The Afro-American Newspapers, in a Feb. 7 weekend news roundup, ran the headline “Vanity Fair Cover Lacks Any Women of Color.” Excuse me, isn’t that precisely why the Afro-American Newspapers exist?

During all my years as a columnist, the most frequent comments I’ve received from white readers run along these lines: “Why is there a Black History Month? If there were a White History Month, there would be crimes of racism.”

Similar idiocy has been spouted about the all-but-defunct Miss Black America pageant, the black national anthem “Lift Every Voice And Sing,” this or that black organization, this or that black publication and the Congressional Black Caucus. Granted, I’ve criticized the CBC harshly over the years, mainly because the late, great Rep. Adam Clayton Powell was more effective and influential by himself than the current lot is as a group. But I’ve never questioned the reason for the CBC’s existence.

Really, with what black people have gone through in this country, would some white people really begrudge us one measly national anthem or one piddling CBC? I get these questions from whites who figure, because I’m a black conservative, that they’d have a sympathetic ear. They couldn’t be more wrong.

Just because I’m a black conservative doesn’t mean I haven’t read history, black and otherwise. And here’s what years of reading about America’s race situation has led me to conclude: The history of white Americans is NOT the history of black Americans. And these idiotic questions and comparisons have, as their basis, the assumption that the history of whites and blacks in this nation is precisely the same.

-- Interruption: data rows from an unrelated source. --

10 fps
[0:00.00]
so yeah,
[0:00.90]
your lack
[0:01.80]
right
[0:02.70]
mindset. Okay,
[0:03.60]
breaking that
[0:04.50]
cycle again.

They’re intertwined, yes, but not the same. Oh, and I’m not just talking about the slavery or the segregation. There were peonage, the chain-gang system, convict-leasing and other forms of neo-slavery that lasted well into the 20th century. (Reparations advocates blew it by asking for reparations for slavery only. Opponents argued that all the slaves were dead. Had reparations advocates included peonage, convict-leasing and chain gangs into the mix, they’d have found some very-much-alive victims, even early in the 21st century.)

There were the pogroms euphemized as race riots, the ethnic cleansings that saw blacks expelled from entire counties, with an enormous loss in property (something else reparations advocates neglected to add to their list.) Now there is plenty of evidence that bad things did indeed happen to various groups of white people throughout American history, but nothing I have read indicates that the worst of their bad was as awful as even the best of our bad.

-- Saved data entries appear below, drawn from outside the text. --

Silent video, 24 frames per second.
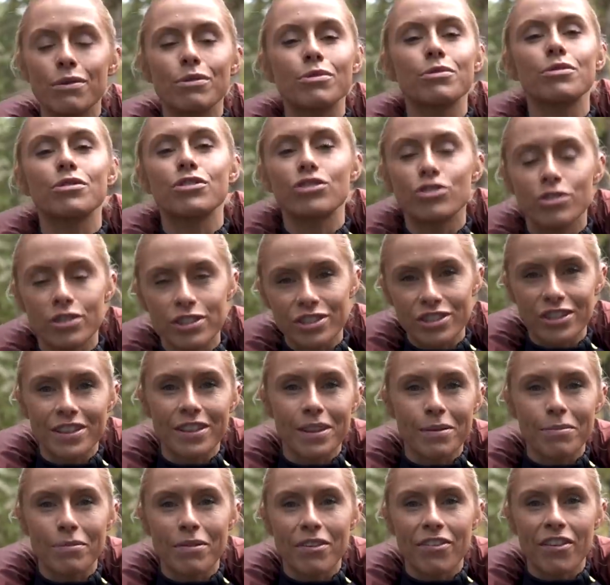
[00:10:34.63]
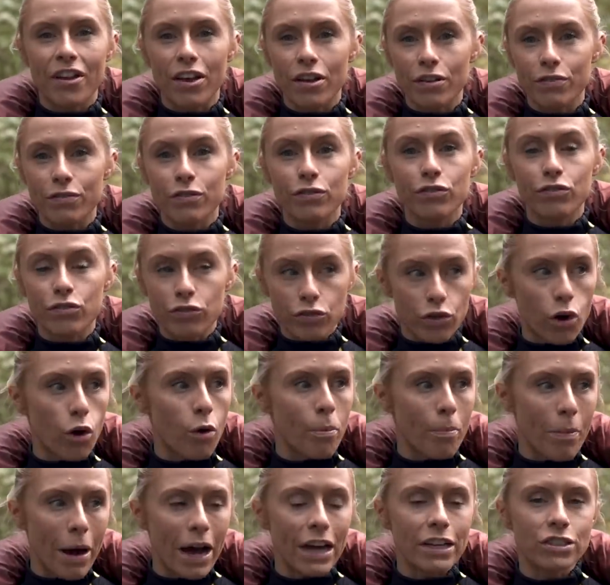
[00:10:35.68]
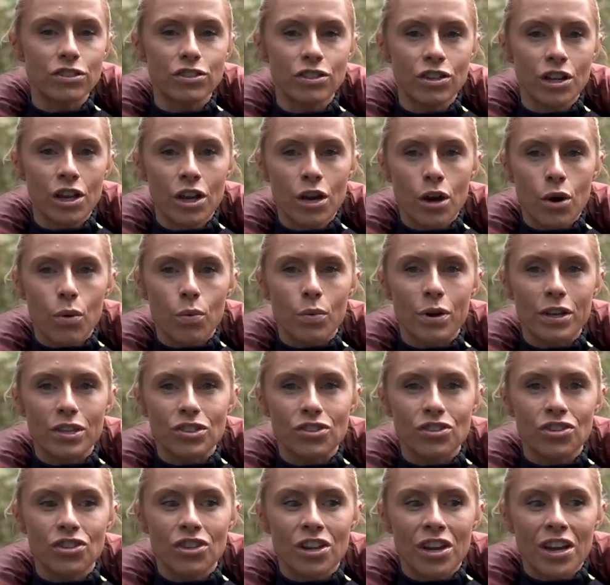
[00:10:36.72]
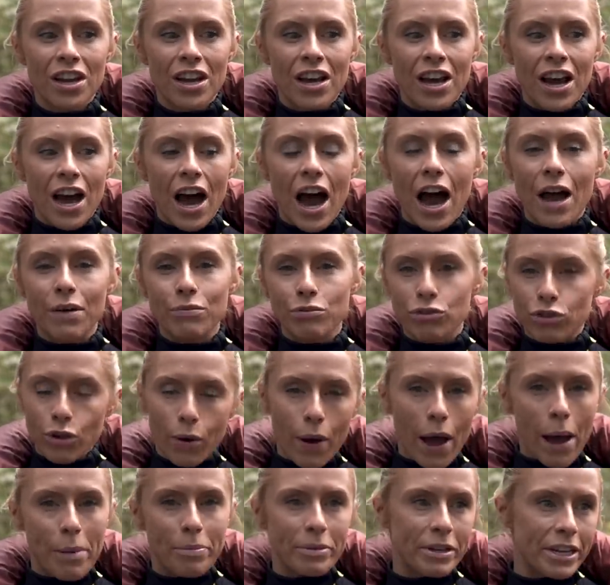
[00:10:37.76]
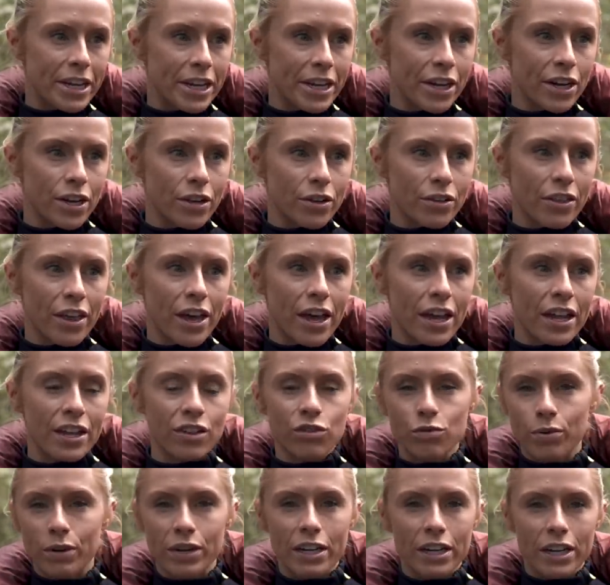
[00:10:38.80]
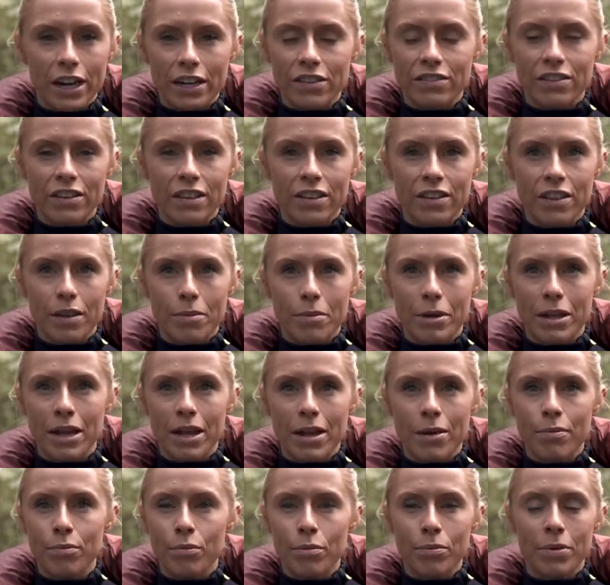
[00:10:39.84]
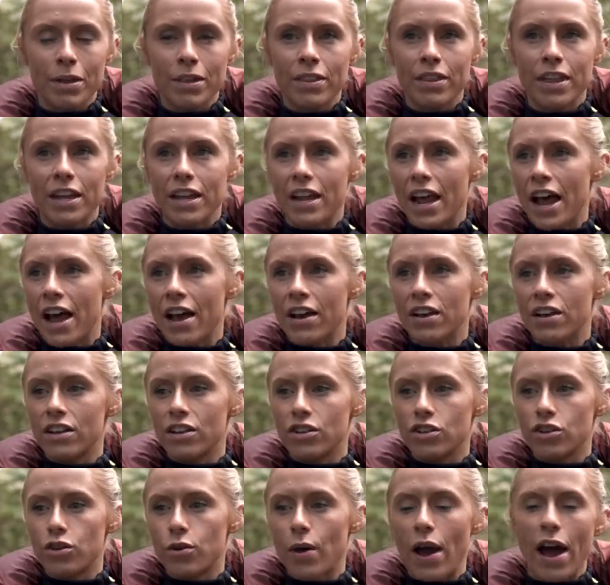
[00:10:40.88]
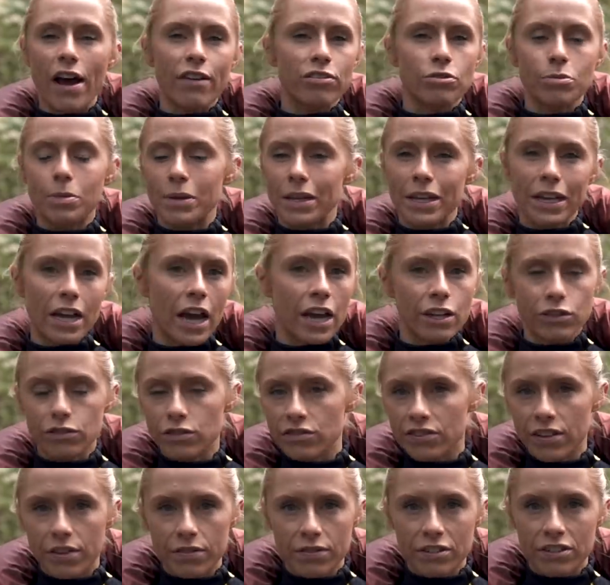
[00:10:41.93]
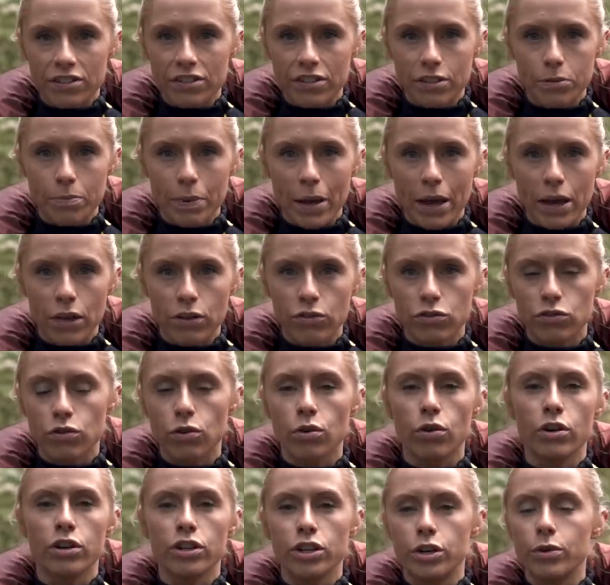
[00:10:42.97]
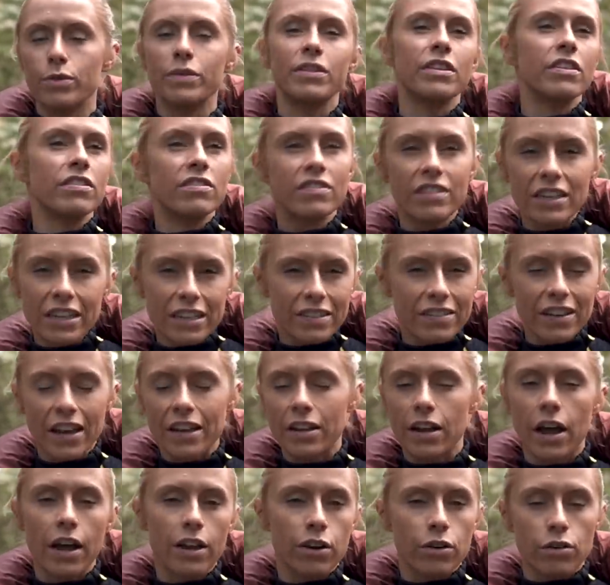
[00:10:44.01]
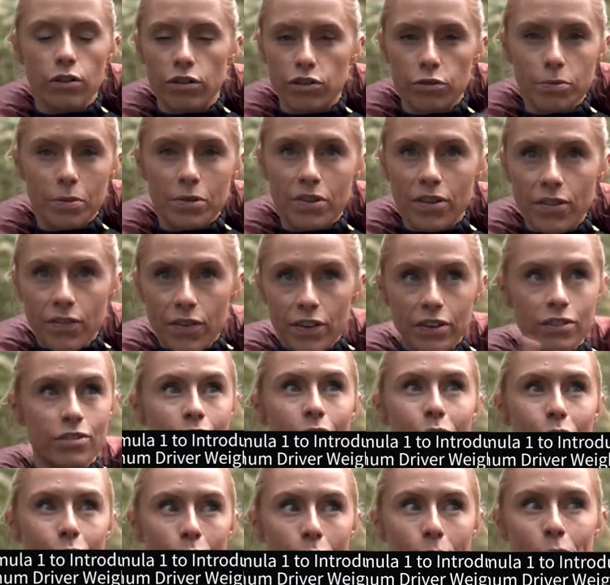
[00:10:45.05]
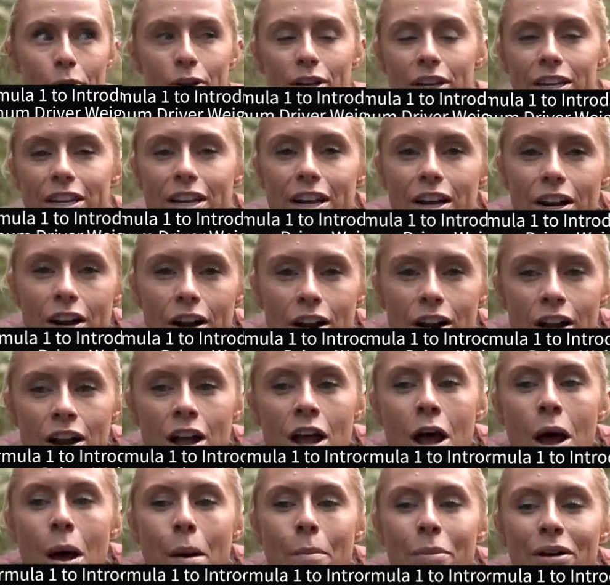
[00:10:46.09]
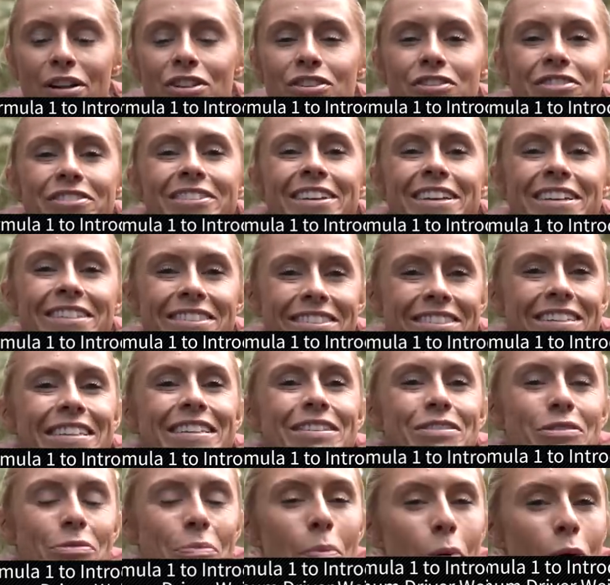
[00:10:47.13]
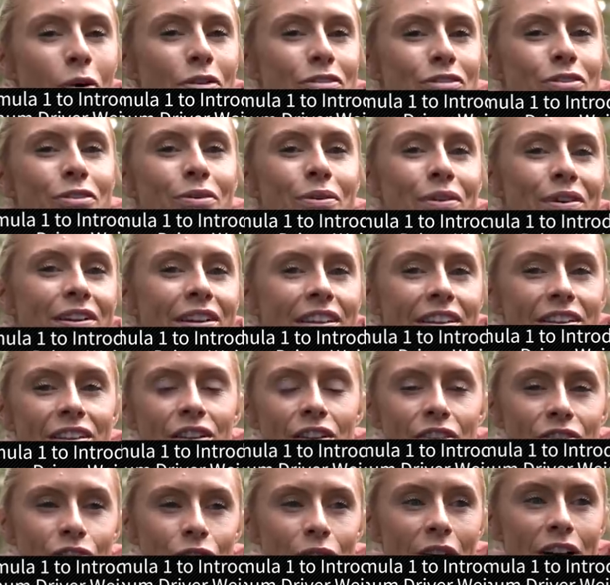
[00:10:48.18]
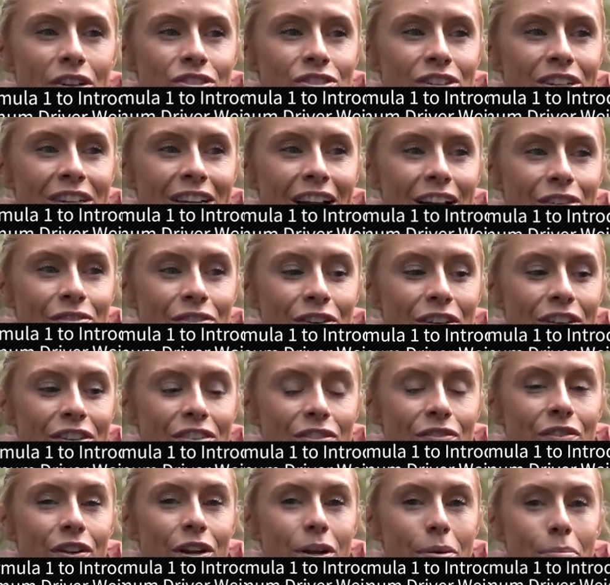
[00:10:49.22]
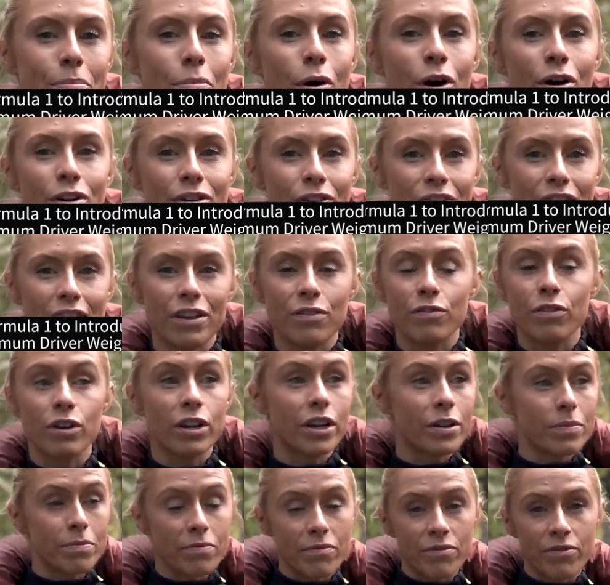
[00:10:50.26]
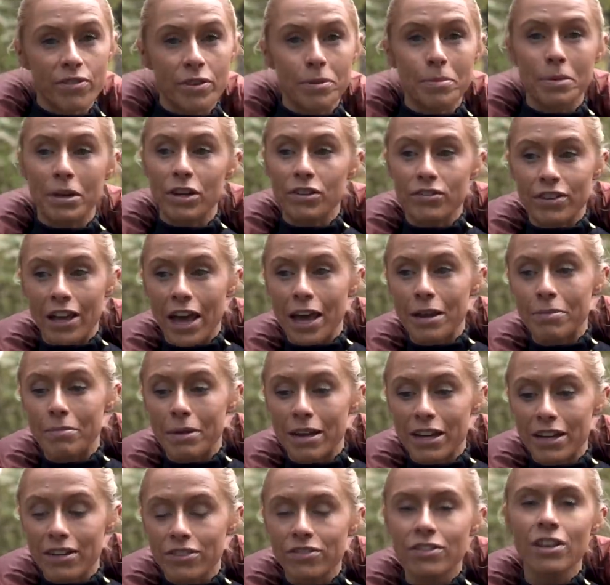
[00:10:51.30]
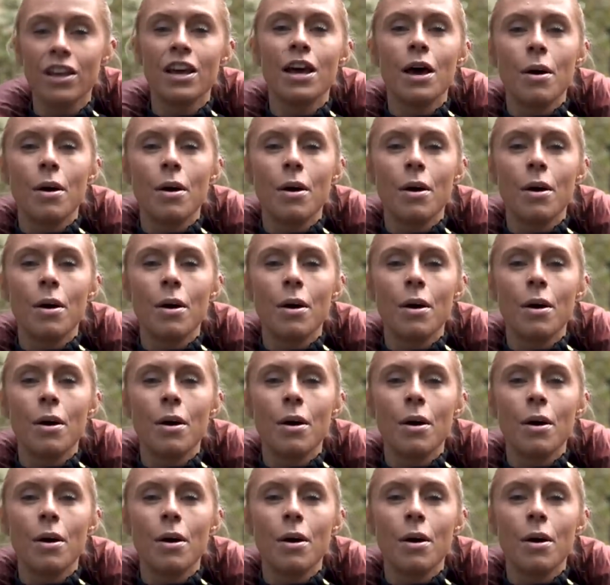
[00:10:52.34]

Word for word: were restricting themselves so much, which I'm so happy to hear that in 2019 they made an implement that uh, you have to be like 176 pounds or you in the seat. I, I don't know specifics, we'll put it here. But it's just nice seeing sports are going in the direction. I feel it's a very modern thing for females and males.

So, if we want to have a black national anthem, let us have one. Leave our CBC alone. And let us have our own magazines and newspapers because editors of those publications often see what white editors don’t.

I’m not as down on the editors of Vanity Fair as some black folks are for that March cover. Those editors have shown, by their cover, whom they prefer to watch in Hollywood films. They’ve made it clear who their target audience is.

Black newspapers and magazines have THEIR own target audience: Us. Rather than berate Vanity Fair editors for having a magazine cover with no diversity, we should use this opportunity to commit ourselves to the revival of every black newspaper and magazine in the country. What Vanity Fair editors pulled with their March cover is the very reason black newspapers and magazines were founded in the first place.

Yes, we have Ebony and Essence. We have Jet. But what happened to Emerge magazine, which was, for my money, far superior to Ebony, Essence and Jet combined? We let it die for lack of circulation and readership. I tell former Emerge editor George Curry that every time I see him. And politically, we agree about very little. But we both agree that black folks letting Emerge die was a crying shame.

No women of color on the March cover of Vanity Fair magazine? I’ll take a revived Emerge magazine over a more diverse Vanity Fair cover any day.